В подвале на добротных полках лежали многочисленные бутылки с разными редкими, по словам Вано Ивановича, напитками. Но наиболее выдающиеся вина и коньяки хранились в одной из комнат
– Талантливый был боксер! – сказал Художник, увидев, что я разглядываю портрет писателя. – Он в своих книжках научно доказал, что можно проиграть бой и выйти из него победителем, а можно выиграть, но такой выигрыш – хуже поражения.
Я к тому времени Хемингуэя не читал, поэтому не оценил слов, сказанных хозяином дома.
В комнате было множество причудливых бутылок. Особую ценность представляла греческая амфора с вином, найденная на затонувшем в Средиземном море корабле и насчитывавшая более двух тысячелетий от роду.

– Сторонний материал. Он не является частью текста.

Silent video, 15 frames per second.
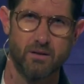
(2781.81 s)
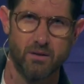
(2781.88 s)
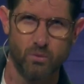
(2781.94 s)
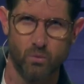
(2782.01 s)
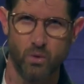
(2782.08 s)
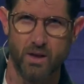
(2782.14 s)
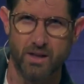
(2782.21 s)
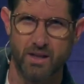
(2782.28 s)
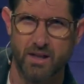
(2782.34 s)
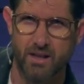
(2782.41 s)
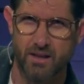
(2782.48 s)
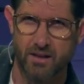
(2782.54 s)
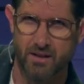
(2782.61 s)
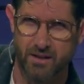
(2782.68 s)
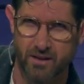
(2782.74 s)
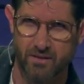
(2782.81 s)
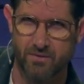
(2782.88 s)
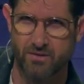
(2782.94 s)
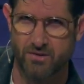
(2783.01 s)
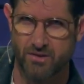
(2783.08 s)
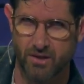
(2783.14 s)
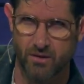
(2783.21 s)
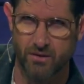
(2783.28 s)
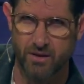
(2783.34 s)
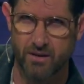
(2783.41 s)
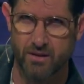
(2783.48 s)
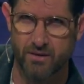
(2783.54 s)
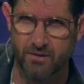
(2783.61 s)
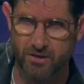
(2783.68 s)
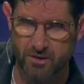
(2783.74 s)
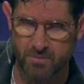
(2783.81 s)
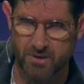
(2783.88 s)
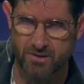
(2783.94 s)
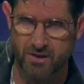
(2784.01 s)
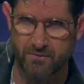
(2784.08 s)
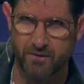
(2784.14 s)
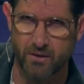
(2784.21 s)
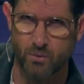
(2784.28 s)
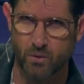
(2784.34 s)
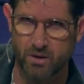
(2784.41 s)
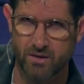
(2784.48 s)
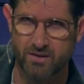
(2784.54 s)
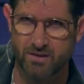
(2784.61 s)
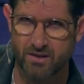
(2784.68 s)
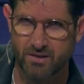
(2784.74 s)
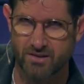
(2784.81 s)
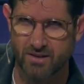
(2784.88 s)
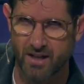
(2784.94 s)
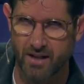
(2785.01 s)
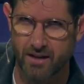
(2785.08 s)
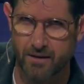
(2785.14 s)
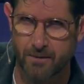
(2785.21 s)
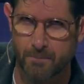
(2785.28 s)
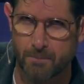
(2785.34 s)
when he gives Jonah the specific words to say.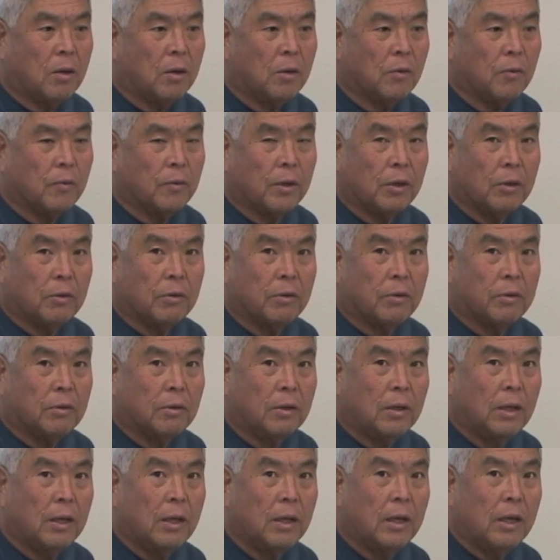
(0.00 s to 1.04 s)

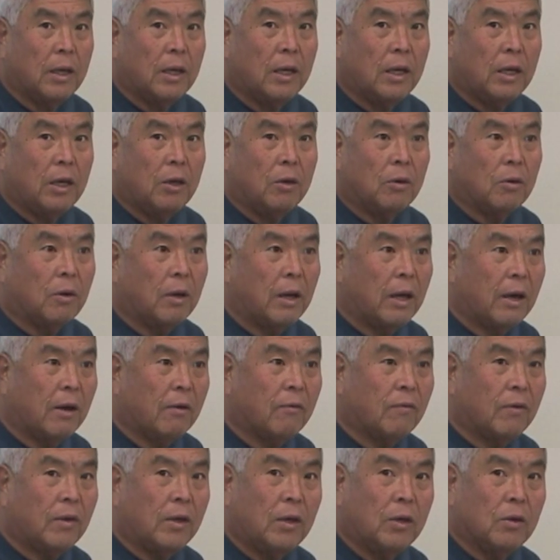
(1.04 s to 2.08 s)
It'll
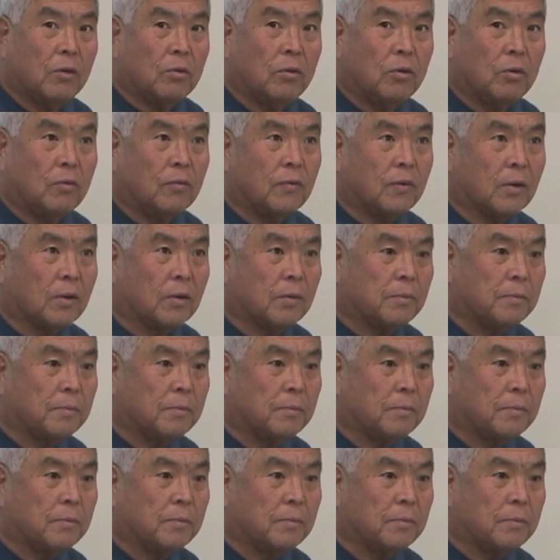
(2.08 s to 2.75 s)
have healed over.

– Дорогая, наверное? – заинтересовался я.
– Стоит, как две эти квартиры, – сделал широкий жест рукой Вано Иванович.
Следующей комнатой была большая спальня, в которой кровать занимала больше половины помещения.
– Зачем вам такая огромная кровать, Вано Иванович? – удивился я. – У вас, кажется, нет ни жены, ни детей.
– Нэт ни жены, ни детэй, – с грустью сказал Художник. – Горный орел в нэволе нэ размножается. Но какой джэгит нэ любит простор, дорогой друг Алексей?! Этот сэксодром, – он кивнул в сторону кровати, – напоминает мне, что я пока еще мужчина.
Из спальни дверь вела в самую небольшую, метров пятнадцати, комнату, которая оказалась комнатой Изабеллы. В ней стоял уютный непривычной для меня полукруглой формы диванчик – спальное место Изабеллы, на стенах было много фотографий собаки: вот она еще совсем щенок, вот она рядом с известным актером кино, а вот со знаменитым боксером Валерием Попенченко – выдающимся победителем Восемнадцатых олимпийских игр в Токио.
– Ого! Какие у вас знакомства!
– Это нэ знакомства. Мы с Валерой были друзьями, вместе в олимпийской сборной Советского Союза были. Только я во втором бою травму получил и выбыл из борьбы, а Валерик стал чемпионом. Я тоже мог бы, но нэ повэзло.
– А у меня Лай на кухне живет, – как-то неудачно отреагировал я.
Четвертая, самая большая, комната удивила сильнее всех остальных. Она представляла собой небольшой спортзал, в центре которого был настоящий ринг. По бокам стояли боксерская груша, мешок и множество других полезных для боксерских тренировок приспособлений и тренажеров.
Я стоял ошалевший от увиденного и не мог произнести ни слова.
– Когда-то не сбылись две мои мечты, – увидев мое смятение, сказал Художник. – Нэ стал олимпийским чэмпионом и нэ дотянул до звания заслуженного мастэра спорта. Так и остался всэго лишь мастэром спорта мэждународного класса. Но спорт – это любов! А с нэю расставаться нэльзя. Когда я получил травму и больше нэ смог полноценно выступать, один мой поклонник – болшой чэловэк в ЦК компартии Грузии – подарил мне в этом городе ликеро-водочный магазин и сказал: «Прости, Вано, что нэ воздаю тебэ по заслугам. Но дэлаю, что могу: вручаю тебэ утешитэлный приз – этот магазин. Живи нэ бедно, но оставайся спортсмэном и человэком, дорогой».